If you spent just one second looking at every single ad that Google blocked in 2015, it would take you nearly 25 years to see them all.
Last year alone the search group disabled more than 780 million ads for violating its policies and guidelines. That’s a number that has increased significantly in the past year, almost 50%, thanks to new protections the company has put in place. So what do these phishy ads look like? In its annual report of bad ads, Google has listed out the nine worst offenders and by the sounds of it, they’re just getting started.
Google suspended more than 10,000 sites and 18,000 accounts for attempting to sell counterfeit goods (like imitation designer watches).
More than 12.5 million ads that violated its healthcare and medicines policy, such as ads for pharmaceuticals that weren’t approved for use or that made misleading claims to be as effective as prescription drugs.
3. Weight loss scams
Weight loss scams, like ads for supplements promising impossible-to-achieve weight loss without diet or exercise, were one of the top user complaints in 2015. Google responded by suspending more than 30,000 sites for misleading claims.
In 2015, Google stepped up its efforts to fight phishing sites, blocking nearly 7,000 sites as a result.
6. Unwanted software
Unwanted software can slow your devices down or unexpectedly change your homepage and keep you from changing it back. With powerful new protections, the company disabled more than 10,000 sites offering unwanted software, and reduced unwanted downloads via Google ads by more than 99%.
7. Trick to click
Google got even tougher on ads that mislead or trick people into interacting with them—like ads designed to look like system warnings from your computer. In 2015 alone it rejected more than 17 million.

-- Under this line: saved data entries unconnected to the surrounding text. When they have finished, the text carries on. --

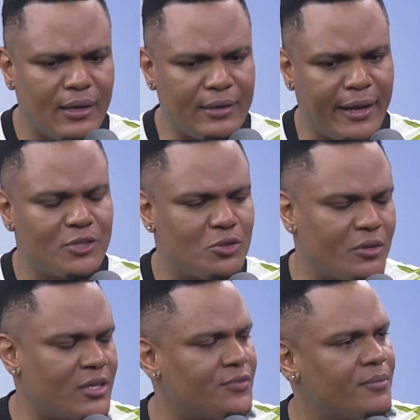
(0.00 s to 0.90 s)
next 2
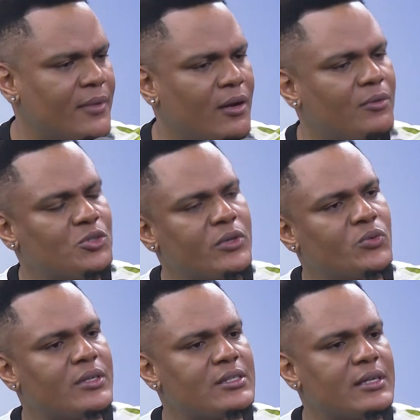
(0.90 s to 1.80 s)
years from now, in
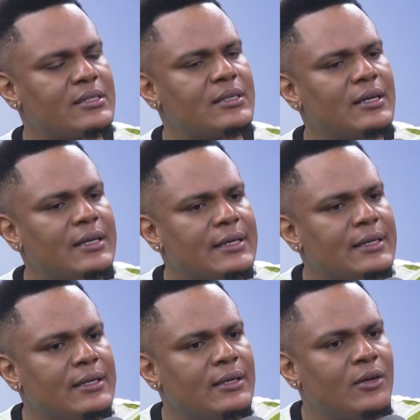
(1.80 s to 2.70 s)
2026.
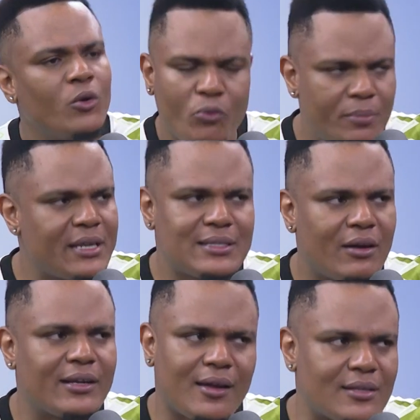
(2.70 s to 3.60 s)
We missed
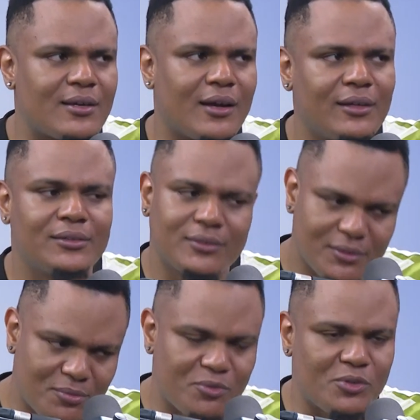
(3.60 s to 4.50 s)
out in Qatar.
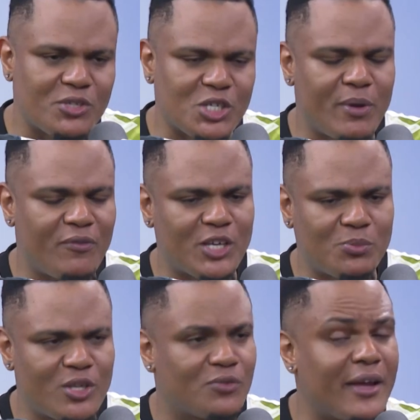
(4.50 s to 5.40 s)
It was a painful
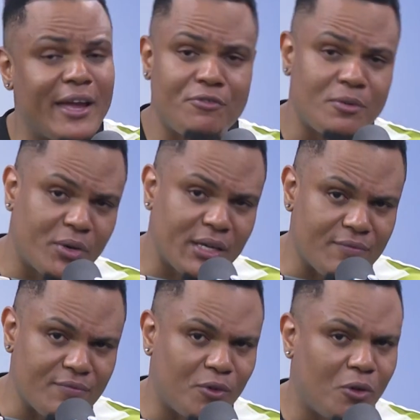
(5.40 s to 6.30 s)
experience for everybody
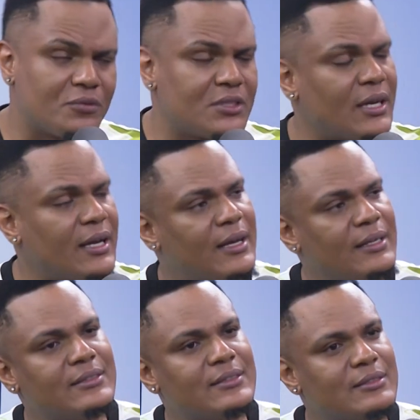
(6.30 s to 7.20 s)
involved.
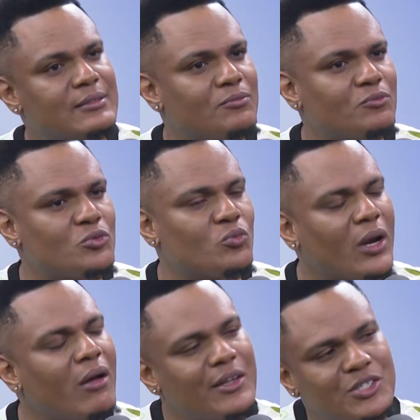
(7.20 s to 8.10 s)
And
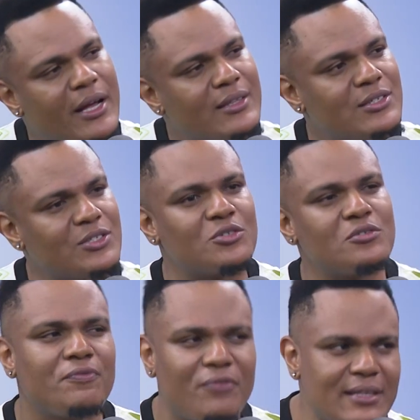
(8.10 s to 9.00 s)
what are our chances? Do
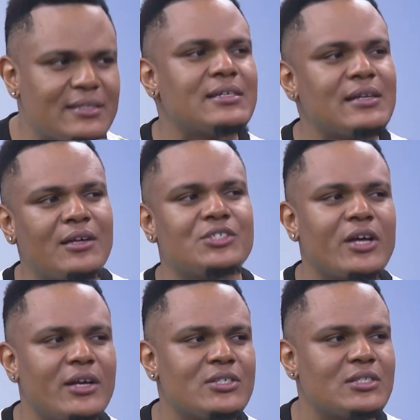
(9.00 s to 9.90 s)
you fancy our
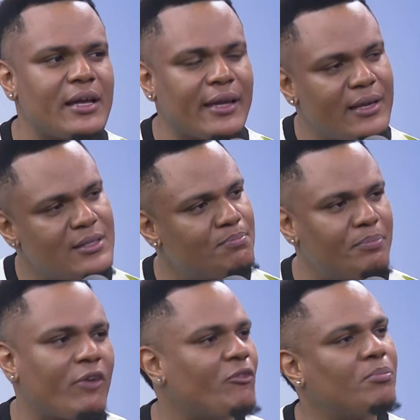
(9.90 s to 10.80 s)
chances against
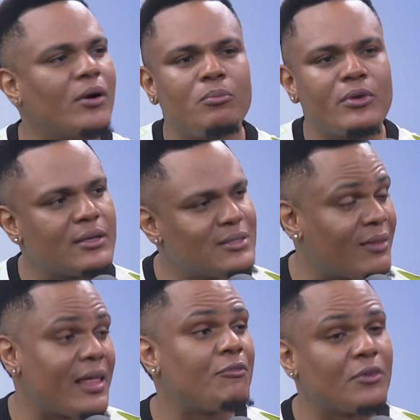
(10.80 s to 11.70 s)
Benin Republic,
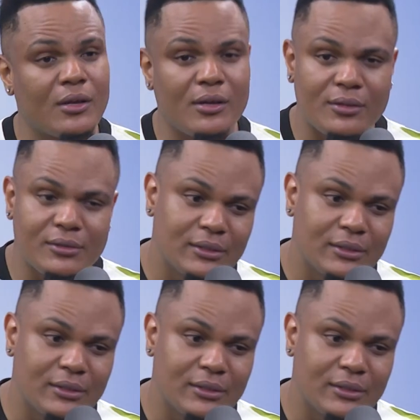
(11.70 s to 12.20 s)
South Africa,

8. Accidental mobile clicks
We’ve all been there. You’re swiping through a slideshow of the best moments from the Presidential debate when an ad redirects you even though you didn’t mean to click on it. The company said it is working to end that. Google has developed technology to determine when clicks on mobile ads are accidental. Instead of sending you off to an advertiser page you didn’t mean to visit, it let you continue enjoying your slideshow (and the advertiser doesn’t get charged).
Bad sites and apps
In 2015, Google stopped showing ads on more than 25,000 mobile apps because the developers didn’t follow its policies. More than two-thirds of these violations were for practices like mobile ads placed very close to buttons, causing someone to accidentally click the ad. There are also some sites and apps that it chose not to work with because they don’t follow its policies. Google also reject applications from sites and mobile apps that want to show Google ads but don’t follow policies. In 2015 alone, the company rejected more than 1.4 million applications.